Diversidade também é competência em saúde

Por Leonardo Alvares

Recentemente, no dia 30 de setembro, o Ministério da Educação homologou as novas Diretrizes Curriculares Nacionais para o curso de Medicina. Acredito que para muitas pessoas, mesmo que da área da medicina, esse pode parecer apenas mais um ajuste técnico na formação médica, mas, na minha visão, trata-se de um marco histórico e que me deixou muito entusiasmado. Pela primeira vez, o documento traz com clareza a necessidade de formar médicos preparados não apenas para diagnosticar e tratar doenças, mas também para reconhecer, respeitar e acolher a diversidade humana em todas as suas dimensões.

Ao longo da minha trajetória como médico endocrinologista, professor e pesquisador, percebi (porque não aprendi sobre isso na faculdade) que um dos maiores vazios da formação médica no Brasil está justamente na falta de preparo para atender pessoas diversas, e eu falo especialmente sobre a população trans. Isso se traduz, na prática, em barreiras de acesso, diagnósticos tardios e desfechos de saúde piores do que poderiam ser. Somando-se a episódios de transfobia em equipamentos de saúde, a insegurança médica neste perfil de atendimento por desconhecimento técnico reforça o afastamento da possibilidade de acesso à saúde.

Para ilustrar o que estou falando, compartilho um dado divulgado pela ANTRA (Associação Nacional de Travestis e Transsexuais): 36% das pessoas trans já tiveram atendimentos de saúde recusados devido a sua identidade de gênero. Esse cenário me trouxe um incômodo, que me motivou a dedicar minha carreira à saúde de pessoas trans e a construir pontes entre assistência, pesquisa e ensino.

Quando falamos sobre a formação médica, estamos também falando sobre gestão da qualidade do cuidado. Preparar equipes e currículos para lidar com a diversidade não é apenas uma pauta ética, mas uma estratégia de inovação institucional: profissionais mais capacitados geram maior adesão ao tratamento, reduzem erros e melhoram indicadores de eficiência em saúde. Isso significa que diversidade e gestão caminham juntas e que o investimento em competências humanas é também uma decisão de gestão responsável.

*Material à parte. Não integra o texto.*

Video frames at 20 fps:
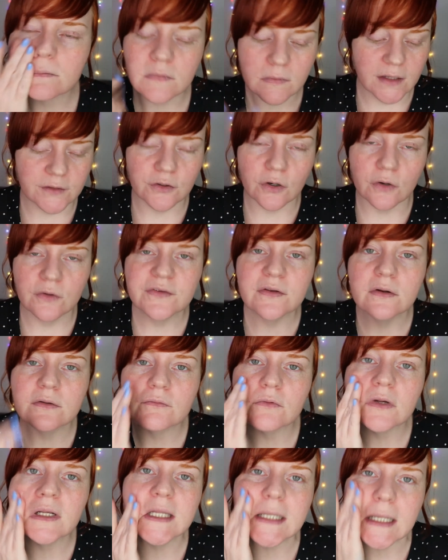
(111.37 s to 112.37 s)
It goes
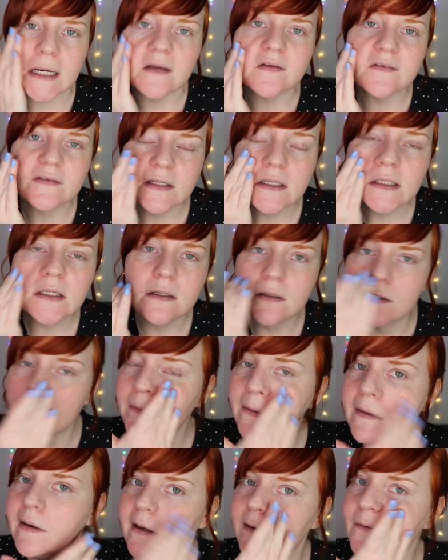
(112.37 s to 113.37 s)
on really nicely.
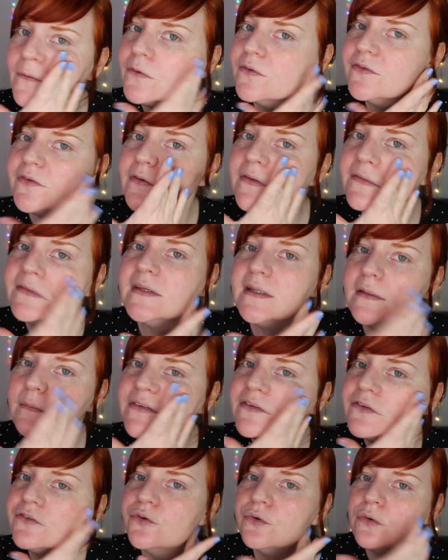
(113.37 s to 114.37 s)
It also
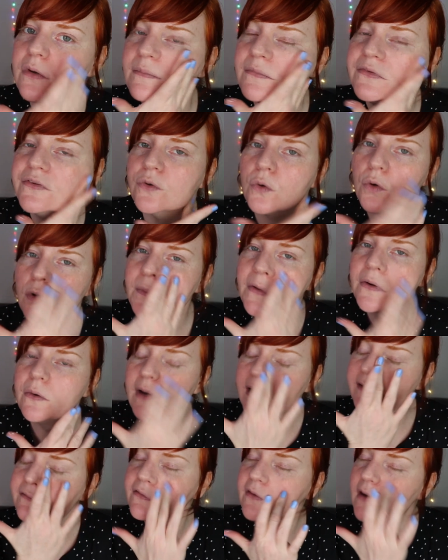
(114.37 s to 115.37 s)
seems to absorb
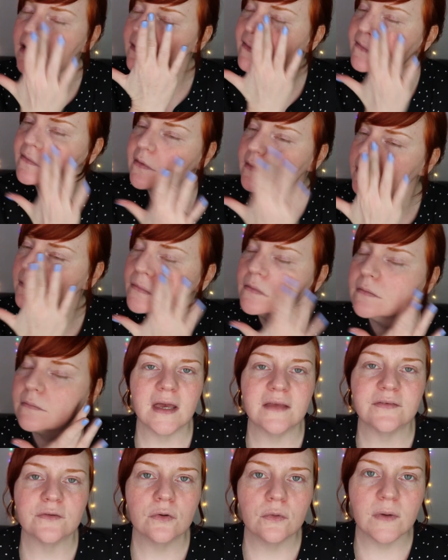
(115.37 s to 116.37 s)
quite fast.
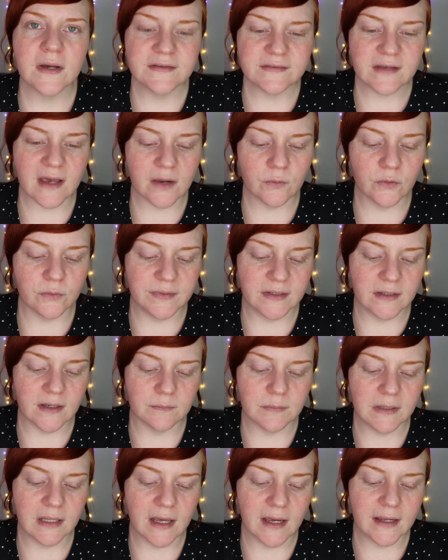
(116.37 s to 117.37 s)
As always, I will be
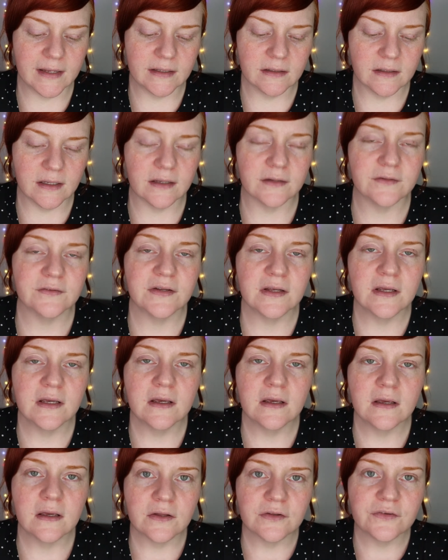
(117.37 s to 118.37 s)
applying it
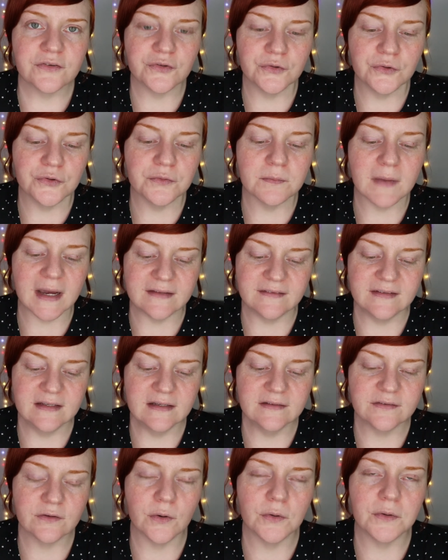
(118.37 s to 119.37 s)
to my
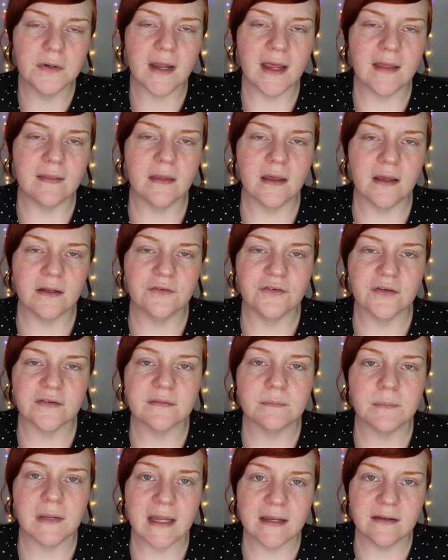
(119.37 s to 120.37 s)
T-zone and then
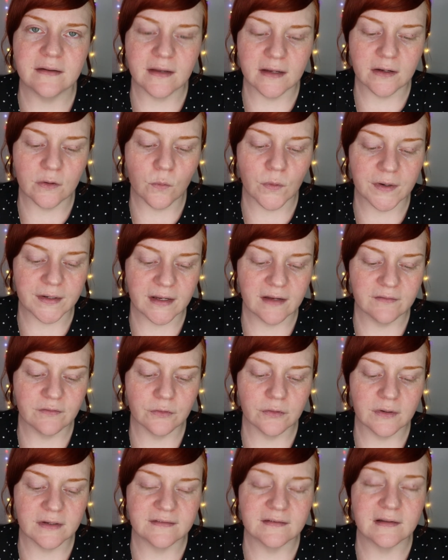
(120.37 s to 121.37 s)
just blending
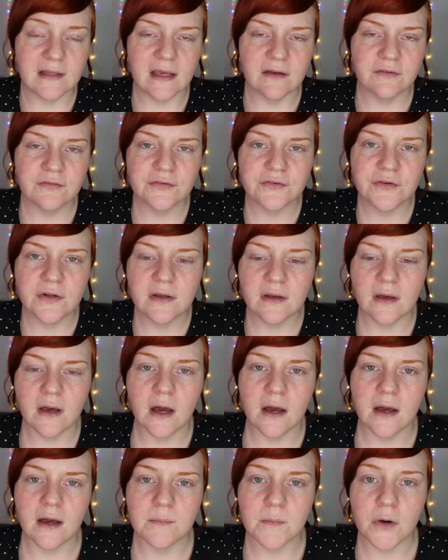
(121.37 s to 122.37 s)
whatever is left
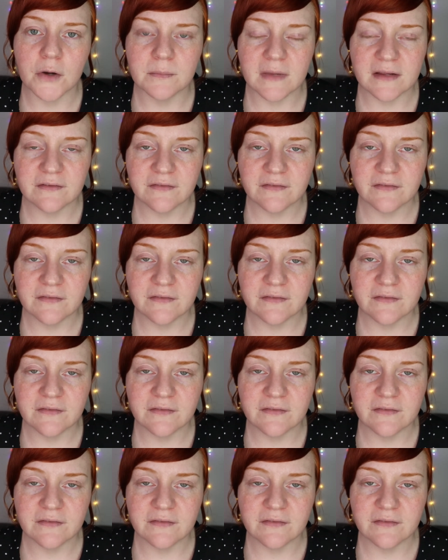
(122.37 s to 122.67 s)
on my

Por isso, ao me deparar com as novas diretrizes do MEC, que colocam ênfase em competências humanas e sociais e com um direcionamento voltado, principalmente, para populações historicamente marginalizadas, como indígenas, quilombolas, pessoas com deficiência e a comunidade LGBTQIAPN+ fico mais confiante que estamos avançando e evoluindo. Principalmente, porque a medicina que eu acredito para o futuro precisa ser capaz de olhar para cada paciente de forma integral, considerando pontos para além da biologia, como sua história, identidade, contexto social e cultural.

Realmente acredito que a diversidade também é competência em saúde. Não se trata apenas de um compromisso ético, moral ou de direitos humanos, embora esses aspectos sejam, sim, fundamentais. Trata-se da qualidade do cuidado com cada pessoa que procura atendimento. Quando médicos estão preparados para acolher realidades diversas, eles reduzem o risco de abandono de tratamento e incentivam o paciente a seguir o tratamento corretamente, o que contribui para melhores resultados clínicos.

Como professor, percebo o impacto que esse tema causa nos alunos. Muitos se surpreendem quando descobrem que ainda estamos distantes de uma prática médica verdadeiramente inclusiva. Entretanto, a boa notícia é que há uma nova geração de futuros médicos que estará mais preparada, informada e pronta para construir uma medicina mais justa e acolhedora.

As diretrizes do MEC, não são um ponto de chegada, mas de partida. Agora, precisamos garantir que saiam do papel e se transformem em conhecimento e práticas concretas nas salas de aula, nos estágios e, sobretudo, nas clínicas e hospitais. Só assim conseguiremos formar profissionais capazes de oferecer um atendimento digno a todas as pessoas, independente do grupo que pertençam.

Diversidade não é um detalhe. É uma competência essencial, e deve estar no centro da formação médica brasileira.


*Leonardo Alvares é médico especialista em Endocrinologia e Metabologia, doutor pela USP e autor do livro “Saúde de Pessoas Transgênero – Práticas Multidisciplinares”.